> _WHAT THE TASK ASKS_
Output the lines of the entries below beginning at the one with "[2.00-3.00s]" and ending with the last, exactly as written and without pictures.

Stored data
——

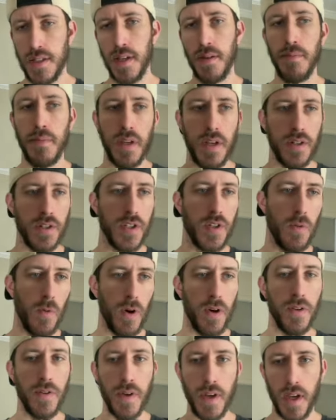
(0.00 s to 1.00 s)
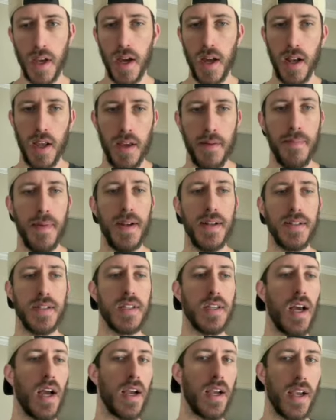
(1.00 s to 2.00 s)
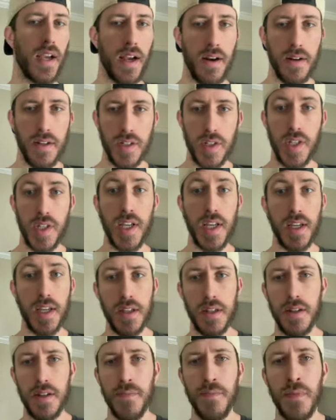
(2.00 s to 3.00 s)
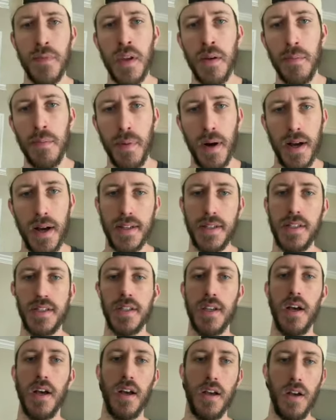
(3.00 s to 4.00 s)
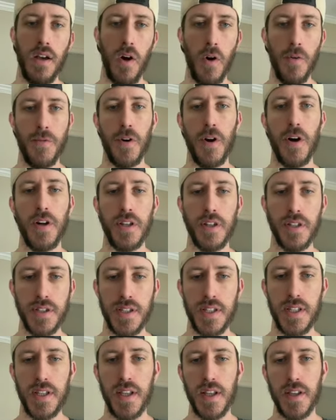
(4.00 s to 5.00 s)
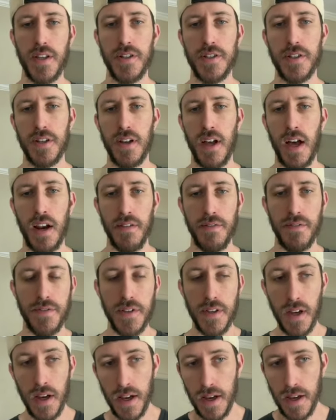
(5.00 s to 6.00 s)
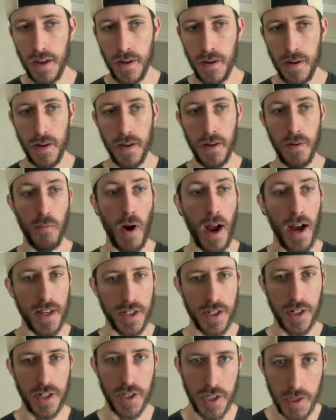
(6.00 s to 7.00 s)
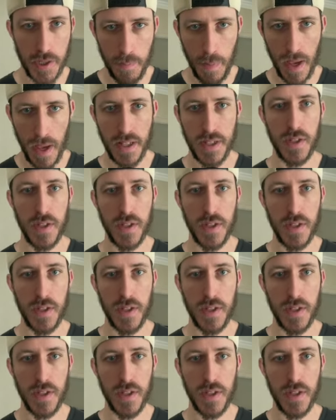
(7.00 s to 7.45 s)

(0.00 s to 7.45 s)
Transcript: years to where you can cut him and it's non-guaranteed. But overall, you'll see that there's a lot of roster space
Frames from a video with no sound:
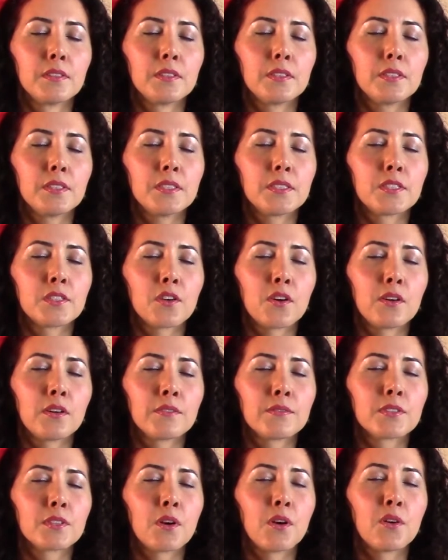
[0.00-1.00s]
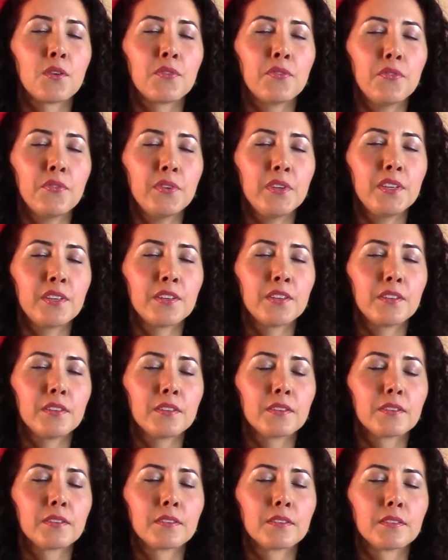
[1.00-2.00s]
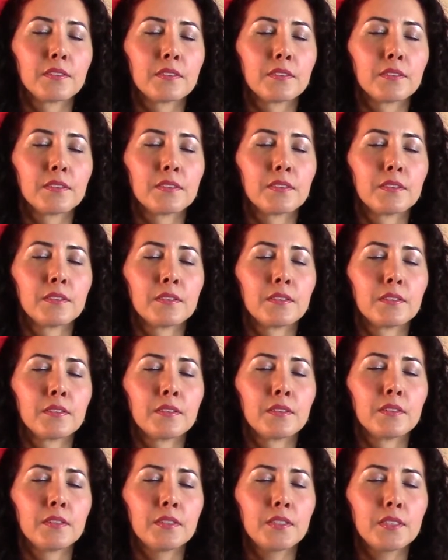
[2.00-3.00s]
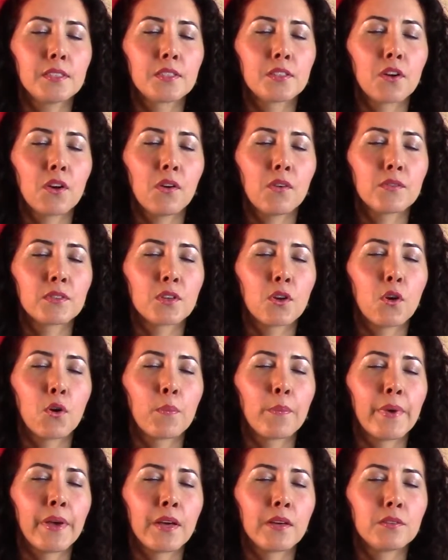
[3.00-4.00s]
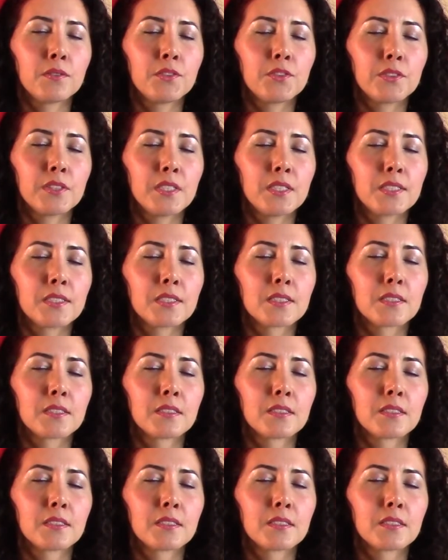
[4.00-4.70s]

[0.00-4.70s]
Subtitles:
dissolves all fear, dissolves all boundaries.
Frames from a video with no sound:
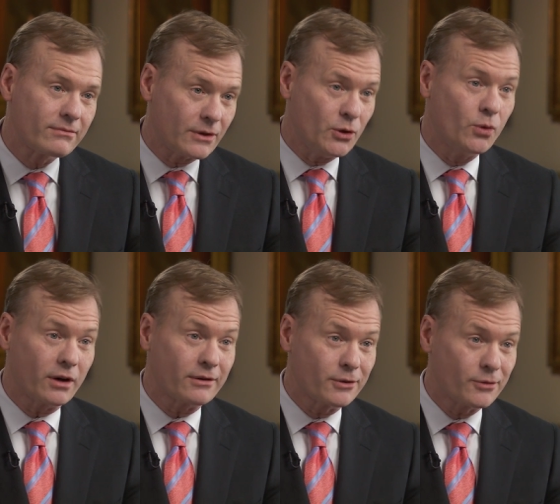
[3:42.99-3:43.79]
You
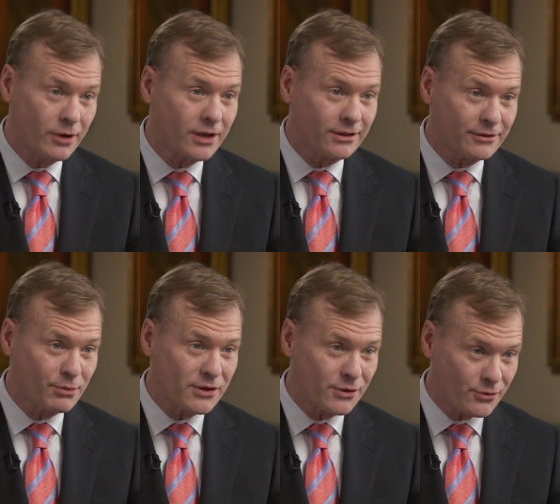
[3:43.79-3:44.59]
were critical of
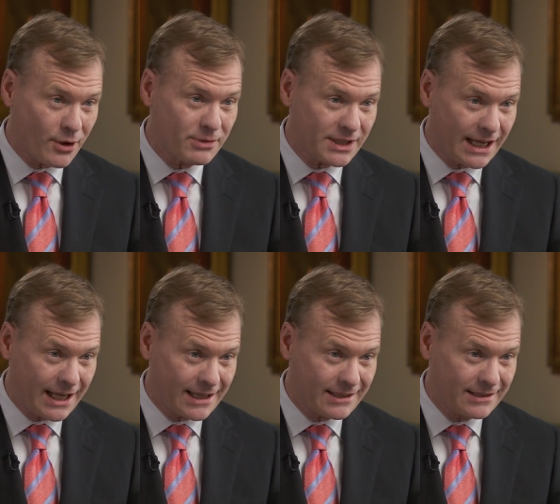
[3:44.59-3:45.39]
President Trump as a
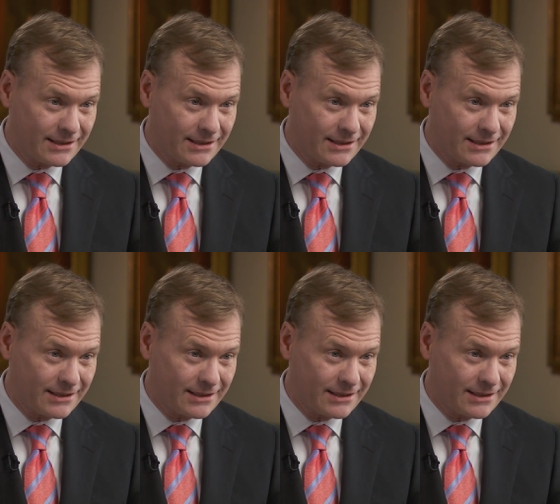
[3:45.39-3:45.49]
candidate.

——

> _ANSWER_
[2.00-3.00s]
[3.00-4.00s]
[4.00-4.70s]

[0.00-4.70s]
Subtitles:
dissolves all fear, dissolves all boundaries.
Frames from a video with no sound:
[3:42.99-3:43.79]
You
[3:43.79-3:44.59]
were critical of
[3:44.59-3:45.39]
President Trump as a
[3:45.39-3:45.49]
candidate.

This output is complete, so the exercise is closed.